The first five years of my Christian walk I struggled to stay afloat theologically as I was tossed to and fro by many different winds of doctrine. My spiritual life did not become stable until I discovered the reformed faith and joined the Reformed Church in the United States (RCUS).
My journey into the RCUS began in 1987 when a member of an RCUS church gave me a copy of Arthur Pink’s book, The Sovereignty of God. After reading this book, I felt like I was born again – again! After that, I was given R.B. Kuiper’s The Glorious Body of Christ, which filled me with a respect and love for the organized church that I never had before. I joined the RCUS in 1988. I was a member of Ebenezer Reformed Church in Shafter, CA.

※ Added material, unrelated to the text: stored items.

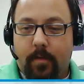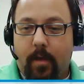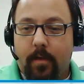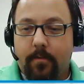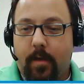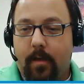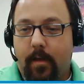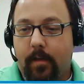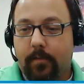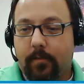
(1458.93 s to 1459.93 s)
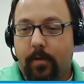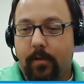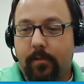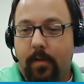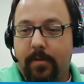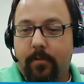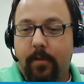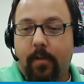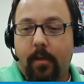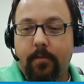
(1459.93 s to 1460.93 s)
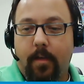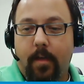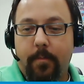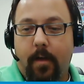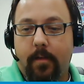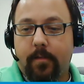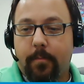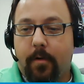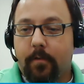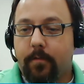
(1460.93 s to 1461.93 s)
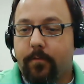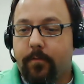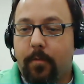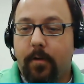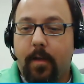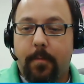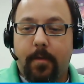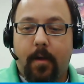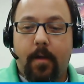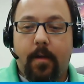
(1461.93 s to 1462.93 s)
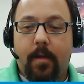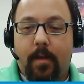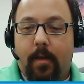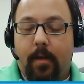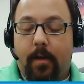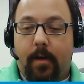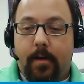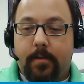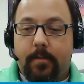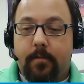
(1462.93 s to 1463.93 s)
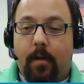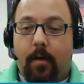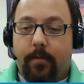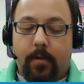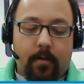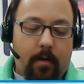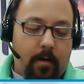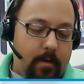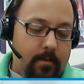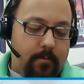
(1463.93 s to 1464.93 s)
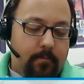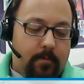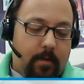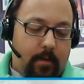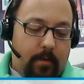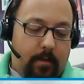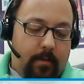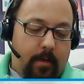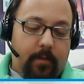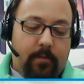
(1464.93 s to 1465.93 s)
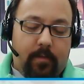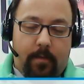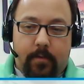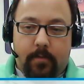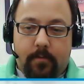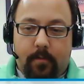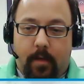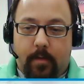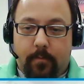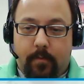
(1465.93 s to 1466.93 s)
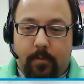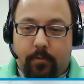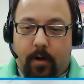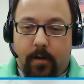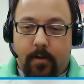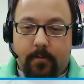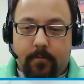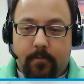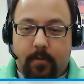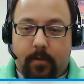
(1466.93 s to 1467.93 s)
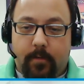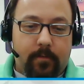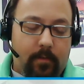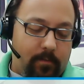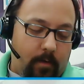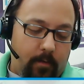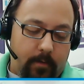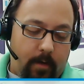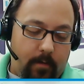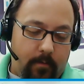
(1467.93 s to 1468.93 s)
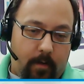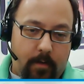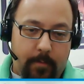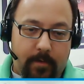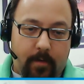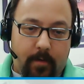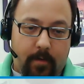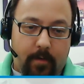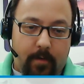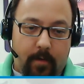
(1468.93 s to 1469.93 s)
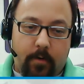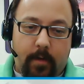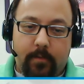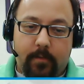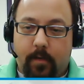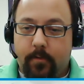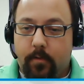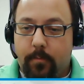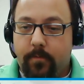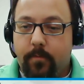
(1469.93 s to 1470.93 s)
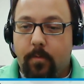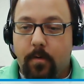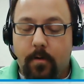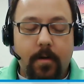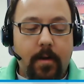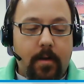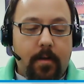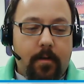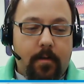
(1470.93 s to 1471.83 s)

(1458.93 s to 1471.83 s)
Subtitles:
Catherine asked, what is the image resizing API? Is it part of the framework API? No, if you're on 8.7 and prior, and this is all in documentation, but if you're on 8.7 or before,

Almost from day one of my Christian pilgrimage I had a desire to be a pastor. This desire lay dormant for many years until I could no longer ignore it. With the encouragement of my pastor at the time (Rev. Vern Pollema) I decided to go to seminary. I attended Mid-America Reformed Seminary from 1990-1994.
I married Bonnie DeBoer in January of 1994, graduated from seminary in May 1994, began my first charge in Mitchell, SD in June 1994, and Bonnie and I had our first child in December 1994. We stayed in Mitchell until June 1998, and have been at Grace Reformed Church in Rapid City since July 1998. We now have seven children, and feel extremely blessed to be in Rapid City. We love our congregation, and thank the Lord every day for the undeserved privilege of living where we live.